Up to 50% of concussions are never reported, involving many high school athletes
businessman shows a brain in shield glass as concept (Source: Storyblocks)

LINCOLN, Neb. (KLKN) – Two engineers from the University of Nebraska-Lincoln have created a concussion method that could change the game.

Khalid Sayood and Amirsalar Mansouri began working on a device to improve the reliability and efficiency of tests.

It has been estimated up to 50% of concussions that occur in athletes go unreported. “Many high school kids get concussions but don’t report them,” said Mansouri. “And one of the main ways of initially diagnosing a concussion is a self-report from the athletes.”

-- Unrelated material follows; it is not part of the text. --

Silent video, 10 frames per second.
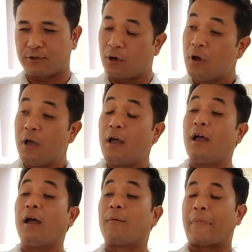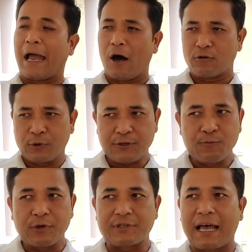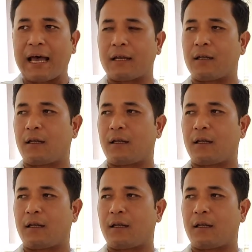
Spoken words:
So, my outburst was that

The two researchers got to work and created a device that could detect electroencephalography, or EEG. Their method is to use a preliminary test at the beginning of a sports season to collect memory data about each athlete. They would wear an electrode cap to record electrical information in different parts of their brain. Then, if that athlete has a minor head injury later on, they will take the test again. The differences in the results of the tests can help determine if they have a concussion.

This was tested on different Husker athletes 400 times, with 99.5% accuracy. Mansouri said they expect the test to take no longer than 20 minutes per athlete. The entire setup can fit in a briefcase, and it costs only a fraction of other concussion-testing techniques.

The study is still in a pilot stage, and it will need to be tested on many more athletes. The National Institutes of Health have voiced their support, and Mansouri and Sayood continue to move forward with their potentially groundbreaking study.